» **EXERCISE BRIEF**
Set each entry down exactly as written.

» **RECORD SET**

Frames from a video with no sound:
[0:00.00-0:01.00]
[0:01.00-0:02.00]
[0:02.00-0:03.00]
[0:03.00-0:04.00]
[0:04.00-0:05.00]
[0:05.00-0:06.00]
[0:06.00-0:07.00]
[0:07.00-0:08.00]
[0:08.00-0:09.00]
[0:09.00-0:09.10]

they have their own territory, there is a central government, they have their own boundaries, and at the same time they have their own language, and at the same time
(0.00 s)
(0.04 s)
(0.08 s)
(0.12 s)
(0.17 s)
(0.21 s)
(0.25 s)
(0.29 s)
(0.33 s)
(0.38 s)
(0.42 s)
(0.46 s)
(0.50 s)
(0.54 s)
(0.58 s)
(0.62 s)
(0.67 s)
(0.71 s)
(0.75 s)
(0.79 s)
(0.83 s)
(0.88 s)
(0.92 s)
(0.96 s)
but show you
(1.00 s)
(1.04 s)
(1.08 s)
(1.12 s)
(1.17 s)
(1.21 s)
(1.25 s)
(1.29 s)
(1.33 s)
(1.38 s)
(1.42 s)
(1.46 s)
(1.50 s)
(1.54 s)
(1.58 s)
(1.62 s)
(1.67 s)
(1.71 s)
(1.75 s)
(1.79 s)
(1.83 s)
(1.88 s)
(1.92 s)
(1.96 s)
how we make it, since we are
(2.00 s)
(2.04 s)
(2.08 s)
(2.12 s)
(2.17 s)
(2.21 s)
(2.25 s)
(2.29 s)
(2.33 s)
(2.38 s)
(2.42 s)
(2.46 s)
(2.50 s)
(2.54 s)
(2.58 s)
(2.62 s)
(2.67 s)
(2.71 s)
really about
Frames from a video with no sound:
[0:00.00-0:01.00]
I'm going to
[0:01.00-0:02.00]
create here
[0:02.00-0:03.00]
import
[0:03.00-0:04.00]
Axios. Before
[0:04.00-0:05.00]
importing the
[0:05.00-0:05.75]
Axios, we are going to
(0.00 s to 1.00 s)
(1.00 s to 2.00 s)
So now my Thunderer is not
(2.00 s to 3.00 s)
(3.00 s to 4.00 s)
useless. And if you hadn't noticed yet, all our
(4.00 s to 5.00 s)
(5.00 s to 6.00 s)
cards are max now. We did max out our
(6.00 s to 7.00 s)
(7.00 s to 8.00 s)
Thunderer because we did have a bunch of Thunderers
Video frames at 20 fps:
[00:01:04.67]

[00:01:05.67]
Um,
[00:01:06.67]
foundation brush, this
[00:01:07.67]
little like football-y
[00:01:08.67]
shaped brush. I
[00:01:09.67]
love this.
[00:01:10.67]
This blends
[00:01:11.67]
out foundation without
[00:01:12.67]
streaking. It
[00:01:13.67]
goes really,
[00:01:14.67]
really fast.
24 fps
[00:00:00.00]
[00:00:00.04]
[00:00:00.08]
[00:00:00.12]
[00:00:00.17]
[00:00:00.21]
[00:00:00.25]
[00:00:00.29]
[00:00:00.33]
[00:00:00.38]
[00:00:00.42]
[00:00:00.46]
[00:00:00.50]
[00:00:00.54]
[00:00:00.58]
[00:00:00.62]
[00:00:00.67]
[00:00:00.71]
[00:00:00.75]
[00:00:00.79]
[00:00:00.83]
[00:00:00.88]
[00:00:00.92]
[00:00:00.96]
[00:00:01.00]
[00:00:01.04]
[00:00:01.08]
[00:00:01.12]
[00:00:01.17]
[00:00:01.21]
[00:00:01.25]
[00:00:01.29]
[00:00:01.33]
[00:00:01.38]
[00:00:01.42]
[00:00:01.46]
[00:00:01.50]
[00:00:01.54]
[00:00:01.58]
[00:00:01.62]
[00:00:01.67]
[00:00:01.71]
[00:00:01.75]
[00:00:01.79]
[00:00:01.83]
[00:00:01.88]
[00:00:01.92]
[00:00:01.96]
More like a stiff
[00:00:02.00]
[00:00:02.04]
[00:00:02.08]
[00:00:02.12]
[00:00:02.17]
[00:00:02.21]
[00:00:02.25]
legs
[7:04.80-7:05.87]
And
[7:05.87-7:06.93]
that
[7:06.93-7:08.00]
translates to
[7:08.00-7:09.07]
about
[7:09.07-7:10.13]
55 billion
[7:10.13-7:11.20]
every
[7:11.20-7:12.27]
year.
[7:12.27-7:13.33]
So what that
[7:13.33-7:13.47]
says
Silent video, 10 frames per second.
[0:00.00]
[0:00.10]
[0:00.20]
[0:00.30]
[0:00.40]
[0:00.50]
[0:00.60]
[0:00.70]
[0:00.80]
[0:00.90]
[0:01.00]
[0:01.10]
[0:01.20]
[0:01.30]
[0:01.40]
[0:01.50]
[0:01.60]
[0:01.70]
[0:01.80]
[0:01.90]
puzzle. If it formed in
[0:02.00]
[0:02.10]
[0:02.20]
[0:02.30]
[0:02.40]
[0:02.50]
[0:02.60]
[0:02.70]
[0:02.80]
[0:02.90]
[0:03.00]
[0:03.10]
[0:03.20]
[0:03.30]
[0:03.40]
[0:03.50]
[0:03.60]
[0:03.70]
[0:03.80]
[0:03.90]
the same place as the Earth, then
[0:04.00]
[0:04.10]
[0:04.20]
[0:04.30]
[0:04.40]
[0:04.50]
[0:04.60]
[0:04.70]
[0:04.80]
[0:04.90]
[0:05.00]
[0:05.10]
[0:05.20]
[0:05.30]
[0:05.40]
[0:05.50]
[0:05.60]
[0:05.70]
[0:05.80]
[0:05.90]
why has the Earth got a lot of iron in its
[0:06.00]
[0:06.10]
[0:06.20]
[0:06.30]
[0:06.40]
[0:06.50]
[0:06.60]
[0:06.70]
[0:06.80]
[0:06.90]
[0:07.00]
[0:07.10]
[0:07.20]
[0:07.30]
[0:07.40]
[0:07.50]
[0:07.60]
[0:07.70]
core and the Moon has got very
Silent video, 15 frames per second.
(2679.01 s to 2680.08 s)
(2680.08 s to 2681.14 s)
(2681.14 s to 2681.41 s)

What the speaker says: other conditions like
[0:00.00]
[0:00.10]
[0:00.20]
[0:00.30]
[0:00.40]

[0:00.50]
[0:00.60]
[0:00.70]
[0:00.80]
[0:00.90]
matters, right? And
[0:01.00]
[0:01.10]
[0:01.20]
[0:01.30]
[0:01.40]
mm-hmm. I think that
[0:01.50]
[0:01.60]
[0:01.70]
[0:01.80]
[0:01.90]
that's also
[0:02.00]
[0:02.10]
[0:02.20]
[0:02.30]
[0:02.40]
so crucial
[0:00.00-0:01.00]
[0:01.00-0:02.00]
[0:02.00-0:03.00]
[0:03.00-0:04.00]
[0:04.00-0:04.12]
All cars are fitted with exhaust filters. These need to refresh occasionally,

» **OUTPUT BELOW**
Frames from a video with no sound:
[0:00.00-0:01.00]
[0:01.00-0:02.00]
[0:02.00-0:03.00]
[0:03.00-0:04.00]
[0:04.00-0:05.00]
[0:05.00-0:06.00]
[0:06.00-0:07.00]
[0:07.00-0:08.00]
[0:08.00-0:09.00]
[0:09.00-0:09.10]

they have their own territory, there is a central government, they have their own boundaries, and at the same time they have their own language, and at the same time
(0.00 s)
(0.04 s)
(0.08 s)
(0.12 s)
(0.17 s)
(0.21 s)
(0.25 s)
(0.29 s)
(0.33 s)
(0.38 s)
(0.42 s)
(0.46 s)
(0.50 s)
(0.54 s)
(0.58 s)
(0.62 s)
(0.67 s)
(0.71 s)
(0.75 s)
(0.79 s)
(0.83 s)
(0.88 s)
(0.92 s)
(0.96 s)
but show you
(1.00 s)
(1.04 s)
(1.08 s)
(1.12 s)
(1.17 s)
(1.21 s)
(1.25 s)
(1.29 s)
(1.33 s)
(1.38 s)
(1.42 s)
(1.46 s)
(1.50 s)
(1.54 s)
(1.58 s)
(1.62 s)
(1.67 s)
(1.71 s)
(1.75 s)
(1.79 s)
(1.83 s)
(1.88 s)
(1.92 s)
(1.96 s)
how we make it, since we are
(2.00 s)
(2.04 s)
(2.08 s)
(2.12 s)
(2.17 s)
(2.21 s)
(2.25 s)
(2.29 s)
(2.33 s)
(2.38 s)
(2.42 s)
(2.46 s)
(2.50 s)
(2.54 s)
(2.58 s)
(2.62 s)
(2.67 s)
(2.71 s)
really about
Frames from a video with no sound:
[0:00.00-0:01.00]
I'm going to
[0:01.00-0:02.00]
create here
[0:02.00-0:03.00]
import
[0:03.00-0:04.00]
Axios. Before
[0:04.00-0:05.00]
importing the
[0:05.00-0:05.75]
Axios, we are going to
(0.00 s to 1.00 s)
(1.00 s to 2.00 s)
So now my Thunderer is not
(2.00 s to 3.00 s)
(3.00 s to 4.00 s)
useless. And if you hadn't noticed yet, all our
(4.00 s to 5.00 s)
(5.00 s to 6.00 s)
cards are max now. We did max out our
(6.00 s to 7.00 s)
(7.00 s to 8.00 s)
Thunderer because we did have a bunch of Thunderers
Video frames at 20 fps:
[00:01:04.67]

[00:01:05.67]
Um,
[00:01:06.67]
foundation brush, this
[00:01:07.67]
little like football-y
[00:01:08.67]
shaped brush. I
[00:01:09.67]
love this.
[00:01:10.67]
This blends
[00:01:11.67]
out foundation without
[00:01:12.67]
streaking. It
[00:01:13.67]
goes really,
[00:01:14.67]
really fast.
24 fps
[00:00:00.00]
[00:00:00.04]
[00:00:00.08]
[00:00:00.12]
[00:00:00.17]
[00:00:00.21]
[00:00:00.25]
[00:00:00.29]
[00:00:00.33]
[00:00:00.38]
[00:00:00.42]
[00:00:00.46]
[00:00:00.50]
[00:00:00.54]
[00:00:00.58]
[00:00:00.62]
[00:00:00.67]
[00:00:00.71]
[00:00:00.75]
[00:00:00.79]
[00:00:00.83]
[00:00:00.88]
[00:00:00.92]
[00:00:00.96]
[00:00:01.00]
[00:00:01.04]
[00:00:01.08]
[00:00:01.12]
[00:00:01.17]
[00:00:01.21]
[00:00:01.25]
[00:00:01.29]
[00:00:01.33]
[00:00:01.38]
[00:00:01.42]
[00:00:01.46]
[00:00:01.50]
[00:00:01.54]
[00:00:01.58]
[00:00:01.62]
[00:00:01.67]
[00:00:01.71]
[00:00:01.75]
[00:00:01.79]
[00:00:01.83]
[00:00:01.88]
[00:00:01.92]
[00:00:01.96]
More like a stiff
[00:00:02.00]
[00:00:02.04]
[00:00:02.08]
[00:00:02.12]
[00:00:02.17]
[00:00:02.21]
[00:00:02.25]
legs
[7:04.80-7:05.87]
And
[7:05.87-7:06.93]
that
[7:06.93-7:08.00]
translates to
[7:08.00-7:09.07]
about
[7:09.07-7:10.13]
55 billion
[7:10.13-7:11.20]
every
[7:11.20-7:12.27]
year.
[7:12.27-7:13.33]
So what that
[7:13.33-7:13.47]
says
Silent video, 10 frames per second.
[0:00.00]
[0:00.10]
[0:00.20]
[0:00.30]
[0:00.40]
[0:00.50]
[0:00.60]
[0:00.70]
[0:00.80]
[0:00.90]
[0:01.00]
[0:01.10]
[0:01.20]
[0:01.30]
[0:01.40]
[0:01.50]
[0:01.60]
[0:01.70]
[0:01.80]
[0:01.90]
puzzle. If it formed in
[0:02.00]
[0:02.10]
[0:02.20]
[0:02.30]
[0:02.40]
[0:02.50]
[0:02.60]
[0:02.70]
[0:02.80]
[0:02.90]
[0:03.00]
[0:03.10]
[0:03.20]
[0:03.30]
[0:03.40]
[0:03.50]
[0:03.60]
[0:03.70]
[0:03.80]
[0:03.90]
the same place as the Earth, then
[0:04.00]
[0:04.10]
[0:04.20]
[0:04.30]
[0:04.40]
[0:04.50]
[0:04.60]
[0:04.70]
[0:04.80]
[0:04.90]
[0:05.00]
[0:05.10]
[0:05.20]
[0:05.30]
[0:05.40]
[0:05.50]
[0:05.60]
[0:05.70]
[0:05.80]
[0:05.90]
why has the Earth got a lot of iron in its
[0:06.00]
[0:06.10]
[0:06.20]
[0:06.30]
[0:06.40]
[0:06.50]
[0:06.60]
[0:06.70]
[0:06.80]
[0:06.90]
[0:07.00]
[0:07.10]
[0:07.20]
[0:07.30]
[0:07.40]
[0:07.50]
[0:07.60]
[0:07.70]
core and the Moon has got very
Silent video, 15 frames per second.
(2679.01 s to 2680.08 s)
(2680.08 s to 2681.14 s)
(2681.14 s to 2681.41 s)

What the speaker says: other conditions like
[0:00.00]
[0:00.10]
[0:00.20]
[0:00.30]
[0:00.40]

[0:00.50]
[0:00.60]
[0:00.70]
[0:00.80]
[0:00.90]
matters, right? And
[0:01.00]
[0:01.10]
[0:01.20]
[0:01.30]
[0:01.40]
mm-hmm. I think that
[0:01.50]
[0:01.60]
[0:01.70]
[0:01.80]
[0:01.90]
that's also
[0:02.00]
[0:02.10]
[0:02.20]
[0:02.30]
[0:02.40]
so crucial
[0:00.00-0:01.00]
[0:01.00-0:02.00]
[0:02.00-0:03.00]
[0:03.00-0:04.00]
[0:04.00-0:04.12]
All cars are fitted with exhaust filters. These need to refresh occasionally,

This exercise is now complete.